Version: Next

Hybrid Deployment

Modern applications have two fundamentally different data access patterns, and no single deployment model serves both well. Large analytical queries — scanning terabytes of Iceberg data, joining Delta Lake tables, running cross-dataset aggregations — need distributed execution across many nodes. Hot operational queries — serving the working set a microservice actually uses, answering user-facing requests in under 5 milliseconds, feeding fresh context to an AI agent — need data materialized right next to the application, with no network hop.

The hybrid cluster-sidecar architecture addresses both patterns in a single platform. Application sidecars handle the hot path with locally accelerated data, while a centralized Spice cluster (or the Spice Cloud Platform) provides distributed compute for heavy queries, data ingestion, acceleration, and refresh. When a sidecar needs to reach beyond its materialized working set — a historical query, a cross-dataset join, a broad search — it transparently delegates to the cluster, which executes the query and returns results. The sidecar can then cache those results for future use.

From the application's perspective, everything is localhost. From an infrastructure perspective, the system delivers the throughput of a distributed query engine and the latency of an embedded database — without ETL between them, sync jobs, or consistency gaps.

Think of it as a CDN for your data: the cluster is the origin server, the sidecars are the edge nodes, and Spice handles the caching, invalidation, and routing.

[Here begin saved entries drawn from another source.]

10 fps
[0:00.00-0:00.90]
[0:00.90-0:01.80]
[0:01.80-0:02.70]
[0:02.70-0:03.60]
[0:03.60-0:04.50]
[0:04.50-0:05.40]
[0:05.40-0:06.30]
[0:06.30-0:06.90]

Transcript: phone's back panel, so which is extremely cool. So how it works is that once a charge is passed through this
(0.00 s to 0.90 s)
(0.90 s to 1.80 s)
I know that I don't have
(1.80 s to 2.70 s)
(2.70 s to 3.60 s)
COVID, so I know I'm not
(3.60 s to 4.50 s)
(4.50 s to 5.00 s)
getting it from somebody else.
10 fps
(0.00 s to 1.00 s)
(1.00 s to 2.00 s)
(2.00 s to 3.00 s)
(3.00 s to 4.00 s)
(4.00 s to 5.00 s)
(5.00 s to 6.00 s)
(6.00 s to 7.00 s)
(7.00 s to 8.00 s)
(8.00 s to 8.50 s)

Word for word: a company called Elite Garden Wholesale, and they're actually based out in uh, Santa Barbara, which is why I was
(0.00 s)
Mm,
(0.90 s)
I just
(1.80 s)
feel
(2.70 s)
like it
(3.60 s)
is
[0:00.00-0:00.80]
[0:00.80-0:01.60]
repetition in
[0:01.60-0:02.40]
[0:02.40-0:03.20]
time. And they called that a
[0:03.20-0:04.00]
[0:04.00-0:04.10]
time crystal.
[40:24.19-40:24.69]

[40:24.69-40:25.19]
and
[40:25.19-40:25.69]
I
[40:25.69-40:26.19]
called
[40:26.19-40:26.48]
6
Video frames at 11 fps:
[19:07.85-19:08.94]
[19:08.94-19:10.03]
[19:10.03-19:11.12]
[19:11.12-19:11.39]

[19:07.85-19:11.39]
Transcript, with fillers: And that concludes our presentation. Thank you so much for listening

Each sidecar is configured declaratively via a spicepod.yaml — the datasets, views, acceleration engines, search indices, and AI models it manages. Sidecars start in seconds, consume minimal resources, and scale horizontally with application pods: scale a deployment from 5 to 50 replicas and 50 sidecars come up automatically, each caching and materializing the right data.

Benefits

Kubernetes-native — designed to run on Kubernetes, leveraging pod-level sidecars with cluster-level orchestration.
Sub-millisecond reads via sidecar caching on loopback, with centralized data management in the cluster.
Transparent query delegation — sidecars automatically route queries beyond their cached working set to the cluster.
Sidecars remain lightweight — only caching, no ingestion or acceleration overhead.
Cluster (or Spice Cloud) handles complex operations: data ingestion, Spice Cayenne acceleration, distributed query, hybrid search, and refresh from sources.
Works with both self-managed Spice clusters and the managed Spice Cloud Platform as the centralized backend. The Spice Cloud hybrid model is the most common production topology.
Sidecars can run anywhere — in your VPC, on-premises, at the edge, or in any Kubernetes cluster — while connecting securely to the managed cluster.
Horizontal scalability — add sidecars without increasing load on data sources.
Resilience — sidecars serve cached data even if the cluster is temporarily unavailable.
Secure by default — mTLS encryption across all sidecar-to-cluster communication, with data encrypted at rest and in transit.

Considerations

More complex deployment structure requiring both sidecar and cluster infrastructure. Spice Cloud reduces this burden by managing the cluster.
Cache coherency — sidecars must be configured with appropriate refresh intervals or TTLs to balance freshness with performance.
Requires a Spice cluster deployment or Spice Cloud Platform subscription (Spice.ai Enterprise for self-managed clustering with SSO, RBAC, and audit logs).
Network connectivity between sidecars and the cluster must be reliable for cache refreshes and query delegation.

Use This Approach When

Applications require sub-millisecond reads but data ingestion and acceleration should be centralized.
Multiple application instances need fast access to the same datasets without each independently querying data sources.
Reducing load on upstream data sources is a priority — the cluster ingests once, sidecars cache locally.
The system benefits from separating the caching tier (sidecars) from the data processing tier (cluster).
Workloads span both real-time operational queries and large-scale analytical queries on the same data (e.g., an operational data lakehouse on S3/Iceberg).

Not Ideal When

The application is simple with a single instance — the overhead of both sidecar and cluster infrastructure isn't justified. Consider Sidecar or Microservice.
All queries are batch or analytical with relaxed latency requirements — a Microservice deployment is simpler and sufficient.
Network connectivity between sidecars and the cluster is unreliable — query delegation and cache refreshes will fail, leading to stale data. Consider standalone Sidecar deployments with direct source access.

Example Use Case

A multi-tenant SaaS platform where each tenant's application pod includes a Spice sidecar caching frequently queried datasets. The sidecars pull from a shared Spice cluster (or Spice Cloud) that handles ingestion from PostgreSQL, S3, and Databricks, runs Cayenne acceleration and refresh schedules, and serves distributed queries. Tenants get sub-millisecond reads from their local sidecar while the cluster manages data freshness and heavy query workloads centrally. When a tenant's application issues a query that spans beyond the sidecar's cached working set — such as a historical analysis or cross-dataset join — the sidecar transparently delegates to the cluster and caches the results.